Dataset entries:
____

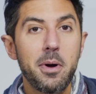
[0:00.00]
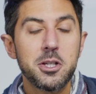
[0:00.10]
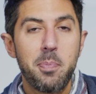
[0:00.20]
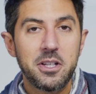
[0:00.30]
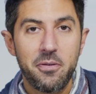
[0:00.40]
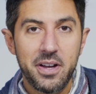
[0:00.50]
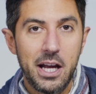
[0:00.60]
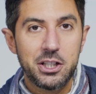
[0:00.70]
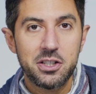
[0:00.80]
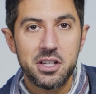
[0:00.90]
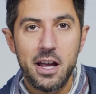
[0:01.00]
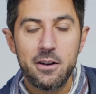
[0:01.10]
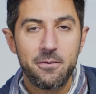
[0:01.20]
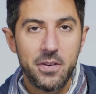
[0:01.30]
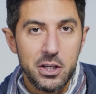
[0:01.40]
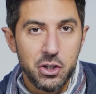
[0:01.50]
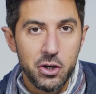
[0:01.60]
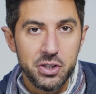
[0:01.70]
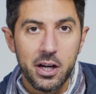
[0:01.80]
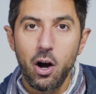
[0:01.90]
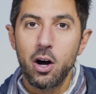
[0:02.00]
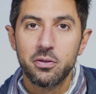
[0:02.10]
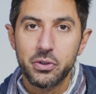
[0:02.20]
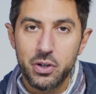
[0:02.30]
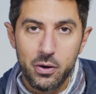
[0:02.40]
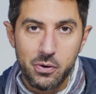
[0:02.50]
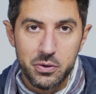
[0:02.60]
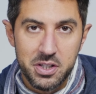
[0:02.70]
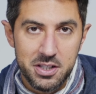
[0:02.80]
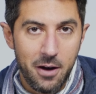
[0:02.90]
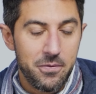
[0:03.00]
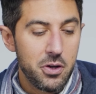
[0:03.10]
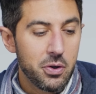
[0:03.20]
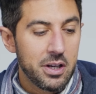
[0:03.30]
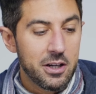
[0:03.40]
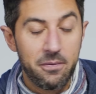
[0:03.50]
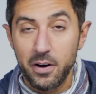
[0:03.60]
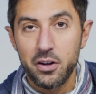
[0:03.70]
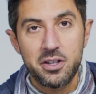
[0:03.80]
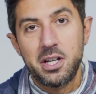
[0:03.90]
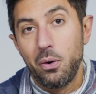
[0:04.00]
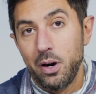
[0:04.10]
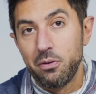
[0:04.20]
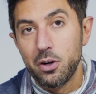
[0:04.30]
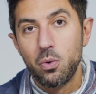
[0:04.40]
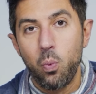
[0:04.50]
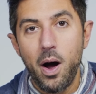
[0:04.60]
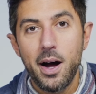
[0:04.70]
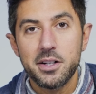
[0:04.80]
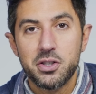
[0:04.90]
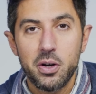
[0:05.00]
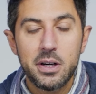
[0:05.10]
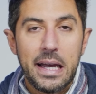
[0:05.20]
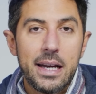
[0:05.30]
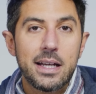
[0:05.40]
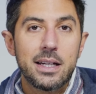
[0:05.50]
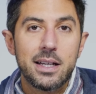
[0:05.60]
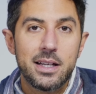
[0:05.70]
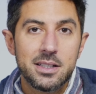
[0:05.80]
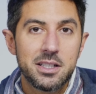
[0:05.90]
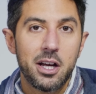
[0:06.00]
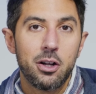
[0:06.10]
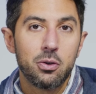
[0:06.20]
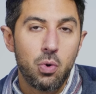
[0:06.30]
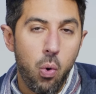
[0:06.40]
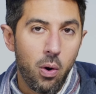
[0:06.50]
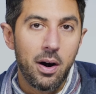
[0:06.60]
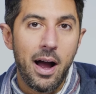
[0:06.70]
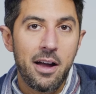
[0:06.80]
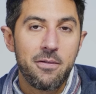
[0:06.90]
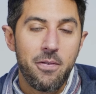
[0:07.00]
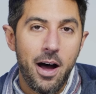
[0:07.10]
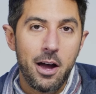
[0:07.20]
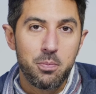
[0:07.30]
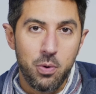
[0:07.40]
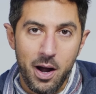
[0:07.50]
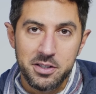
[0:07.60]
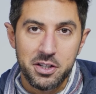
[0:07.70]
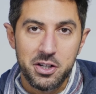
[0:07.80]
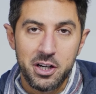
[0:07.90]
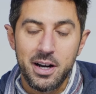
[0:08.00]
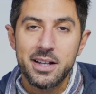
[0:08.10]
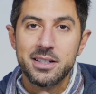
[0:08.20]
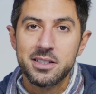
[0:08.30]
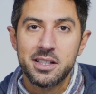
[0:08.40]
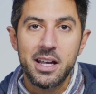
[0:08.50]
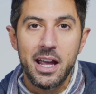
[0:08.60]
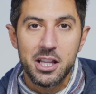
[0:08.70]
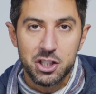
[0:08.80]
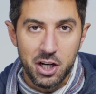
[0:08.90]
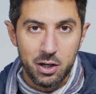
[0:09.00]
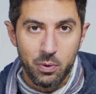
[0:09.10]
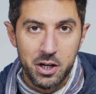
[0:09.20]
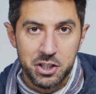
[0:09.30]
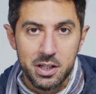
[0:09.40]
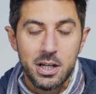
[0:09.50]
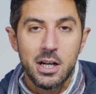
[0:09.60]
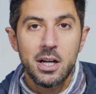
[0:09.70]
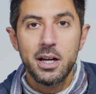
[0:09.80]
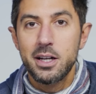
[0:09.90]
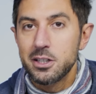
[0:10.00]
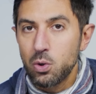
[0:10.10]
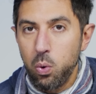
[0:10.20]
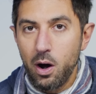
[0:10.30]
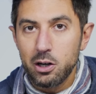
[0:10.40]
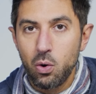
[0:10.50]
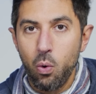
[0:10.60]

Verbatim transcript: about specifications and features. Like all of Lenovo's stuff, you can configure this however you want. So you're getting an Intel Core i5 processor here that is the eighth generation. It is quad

____

Carry over each record above character for character, with the pictures left out.

[0:00.00]
[0:00.10]
[0:00.20]
[0:00.30]
[0:00.40]
[0:00.50]
[0:00.60]
[0:00.70]
[0:00.80]
[0:00.90]
[0:01.00]
[0:01.10]
[0:01.20]
[0:01.30]
[0:01.40]
[0:01.50]
[0:01.60]
[0:01.70]
[0:01.80]
[0:01.90]
[0:02.00]
[0:02.10]
[0:02.20]
[0:02.30]
[0:02.40]
[0:02.50]
[0:02.60]
[0:02.70]
[0:02.80]
[0:02.90]
[0:03.00]
[0:03.10]
[0:03.20]
[0:03.30]
[0:03.40]
[0:03.50]
[0:03.60]
[0:03.70]
[0:03.80]
[0:03.90]
[0:04.00]
[0:04.10]
[0:04.20]
[0:04.30]
[0:04.40]
[0:04.50]
[0:04.60]
[0:04.70]
[0:04.80]
[0:04.90]
[0:05.00]
[0:05.10]
[0:05.20]
[0:05.30]
[0:05.40]
[0:05.50]
[0:05.60]
[0:05.70]
[0:05.80]
[0:05.90]
[0:06.00]
[0:06.10]
[0:06.20]
[0:06.30]
[0:06.40]
[0:06.50]
[0:06.60]
[0:06.70]
[0:06.80]
[0:06.90]
[0:07.00]
[0:07.10]
[0:07.20]
[0:07.30]
[0:07.40]
[0:07.50]
[0:07.60]
[0:07.70]
[0:07.80]
[0:07.90]
[0:08.00]
[0:08.10]
[0:08.20]
[0:08.30]
[0:08.40]
[0:08.50]
[0:08.60]
[0:08.70]
[0:08.80]
[0:08.90]
[0:09.00]
[0:09.10]
[0:09.20]
[0:09.30]
[0:09.40]
[0:09.50]
[0:09.60]
[0:09.70]
[0:09.80]
[0:09.90]
[0:10.00]
[0:10.10]
[0:10.20]
[0:10.30]
[0:10.40]
[0:10.50]
[0:10.60]

Verbatim transcript: about specifications and features. Like all of Lenovo's stuff, you can configure this however you want. So you're getting an Intel Core i5 processor here that is the eighth generation. It is quad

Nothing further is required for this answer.